*Directions*: Pictures aside, reproduce exactly and only the lines from the one containing "[0:08.00-0:09.00]" through the end of the records.

══ Material to process

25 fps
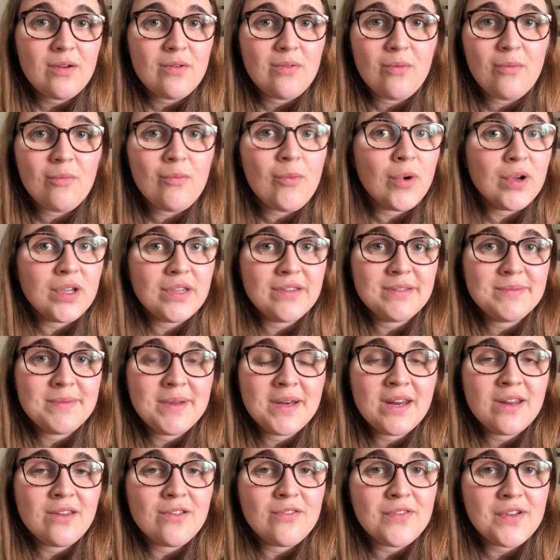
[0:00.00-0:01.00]
what you
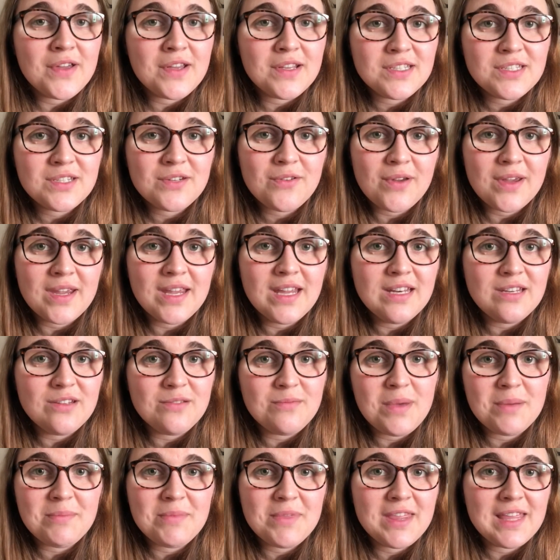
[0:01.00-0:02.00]
spent in your first degree, and
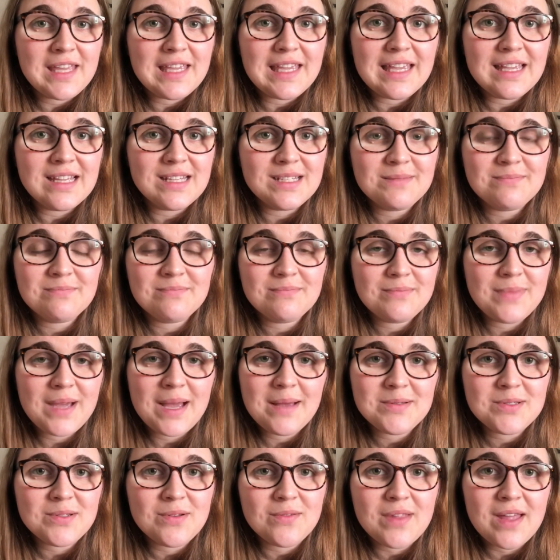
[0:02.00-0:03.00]
you might be thinking it's
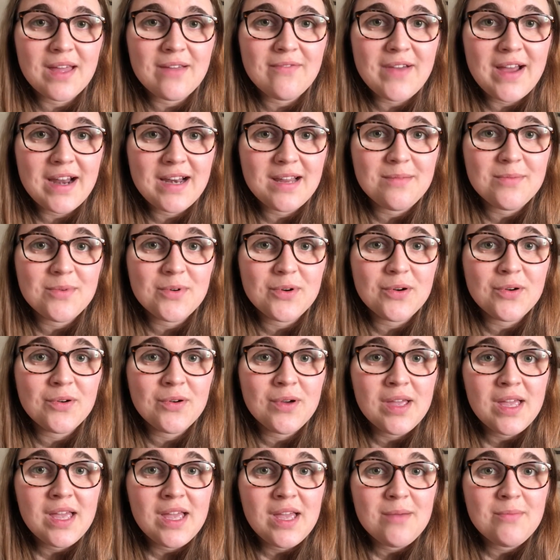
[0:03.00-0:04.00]
perhaps not that
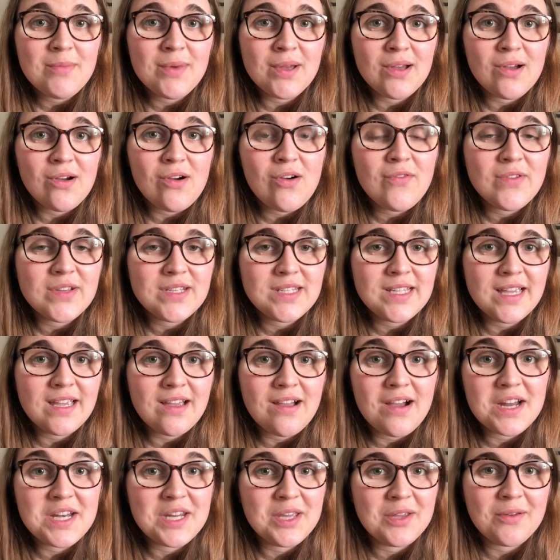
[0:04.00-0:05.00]
valuable, but
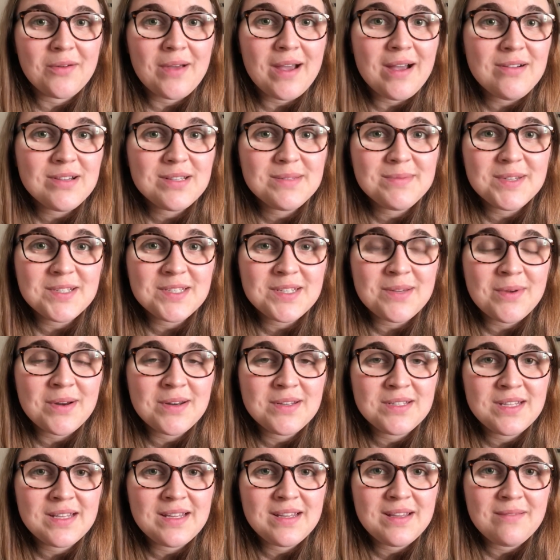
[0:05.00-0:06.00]
obviously I didn't go out as much as I
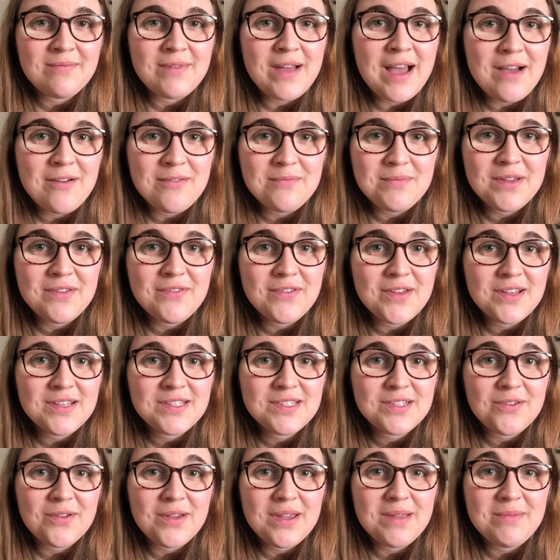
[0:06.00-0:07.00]
went out in my
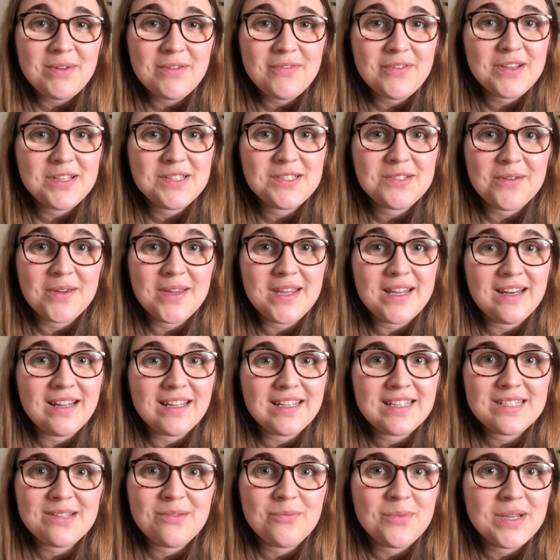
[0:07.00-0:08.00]
first degree. My first degree,
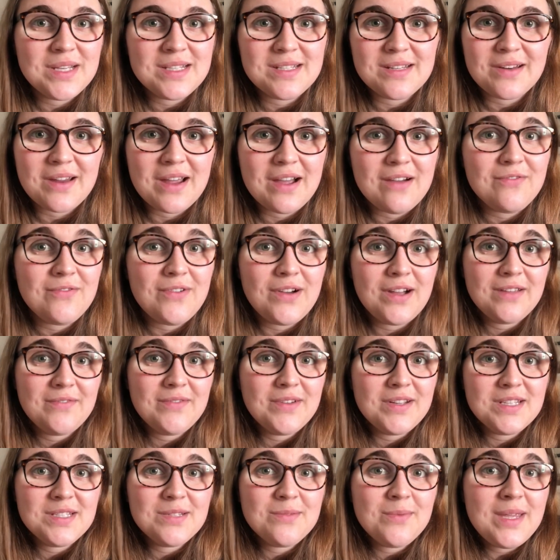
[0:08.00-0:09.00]
like some weeks I'd go out 5
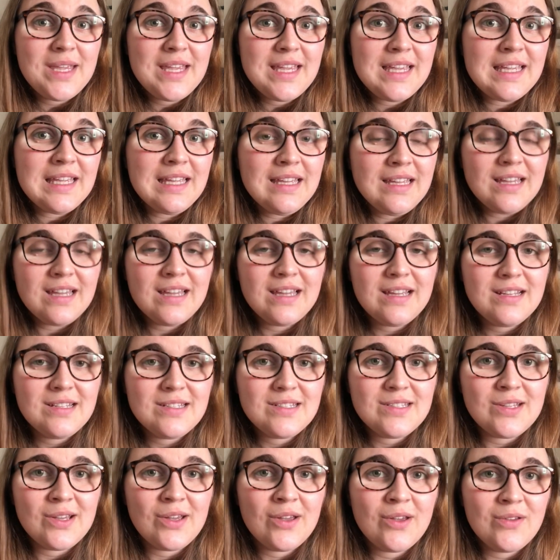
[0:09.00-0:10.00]
nights a week,
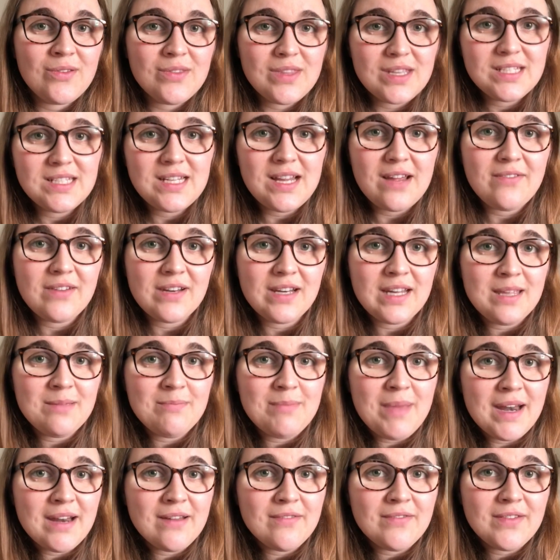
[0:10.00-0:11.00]
so there's definitely
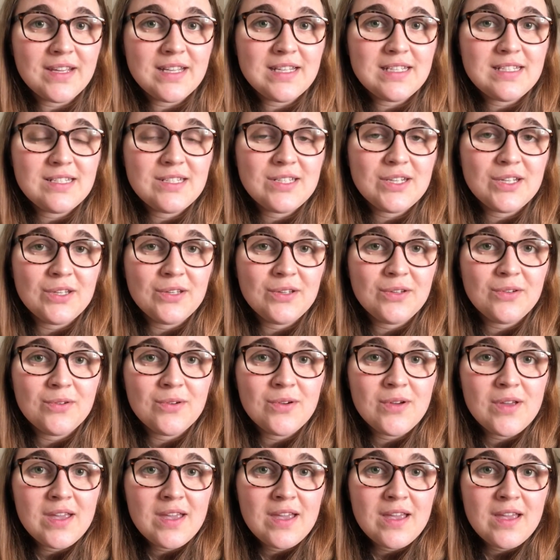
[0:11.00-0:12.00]
benefits
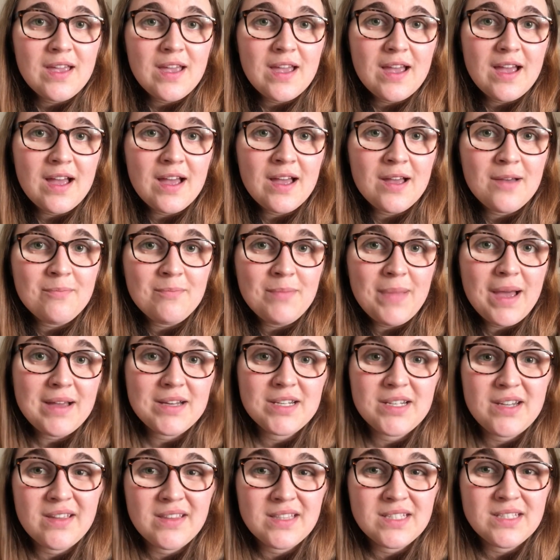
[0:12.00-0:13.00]
to
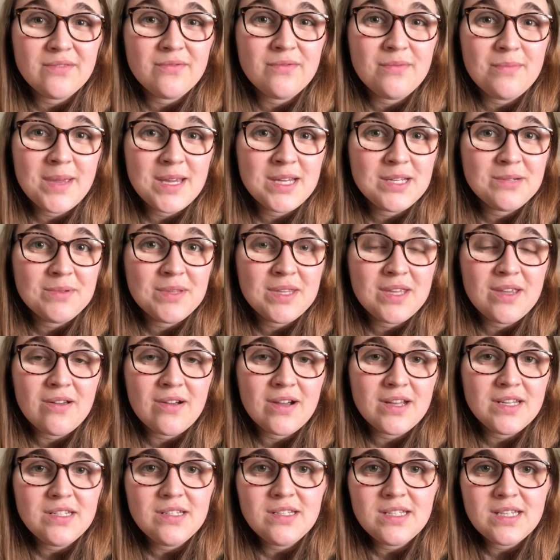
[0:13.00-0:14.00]
perhaps sharing this information with you
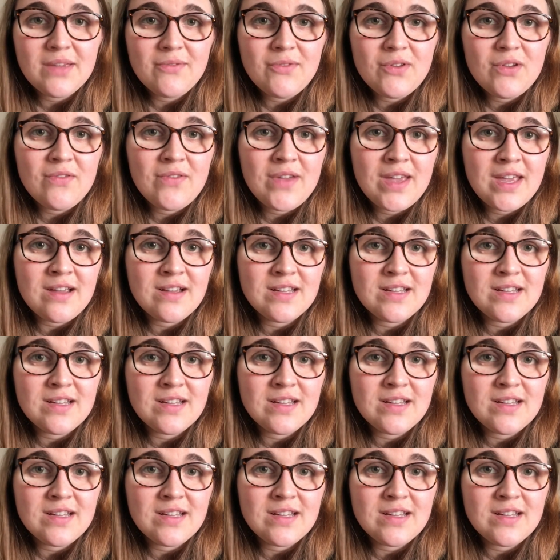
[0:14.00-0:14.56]
guys, just to give you a vague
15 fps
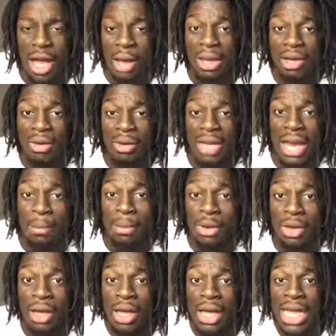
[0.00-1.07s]
I ain't gonna lie,
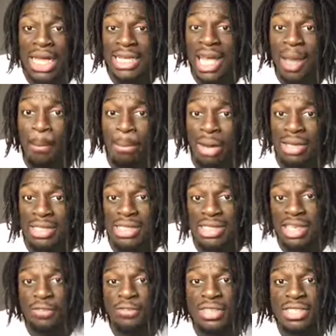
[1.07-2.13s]
brother. That Bucks
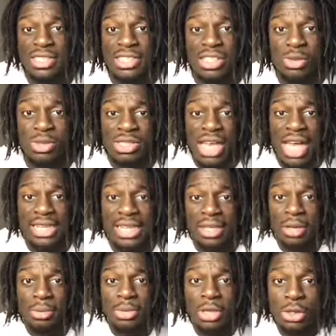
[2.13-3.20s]
defense, it's too sad that
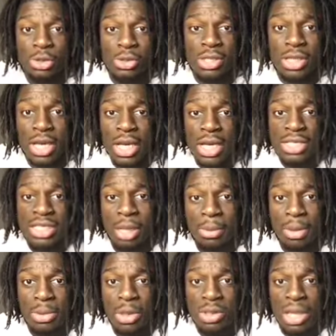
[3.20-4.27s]
them dudes, some
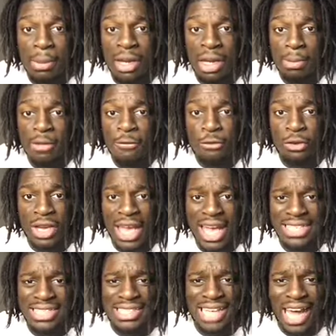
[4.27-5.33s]
of them dudes are about to be free agents.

════

*Solution to this exercise*:
[0:08.00-0:09.00]
like some weeks I'd go out 5
[0:09.00-0:10.00]
nights a week,
[0:10.00-0:11.00]
so there's definitely
[0:11.00-0:12.00]
benefits
[0:12.00-0:13.00]
to
[0:13.00-0:14.00]
perhaps sharing this information with you
[0:14.00-0:14.56]
guys, just to give you a vague
15 fps
[0.00-1.07s]
I ain't gonna lie,
[1.07-2.13s]
brother. That Bucks
[2.13-3.20s]
defense, it's too sad that
[3.20-4.27s]
them dudes, some
[4.27-5.33s]
of them dudes are about to be free agents.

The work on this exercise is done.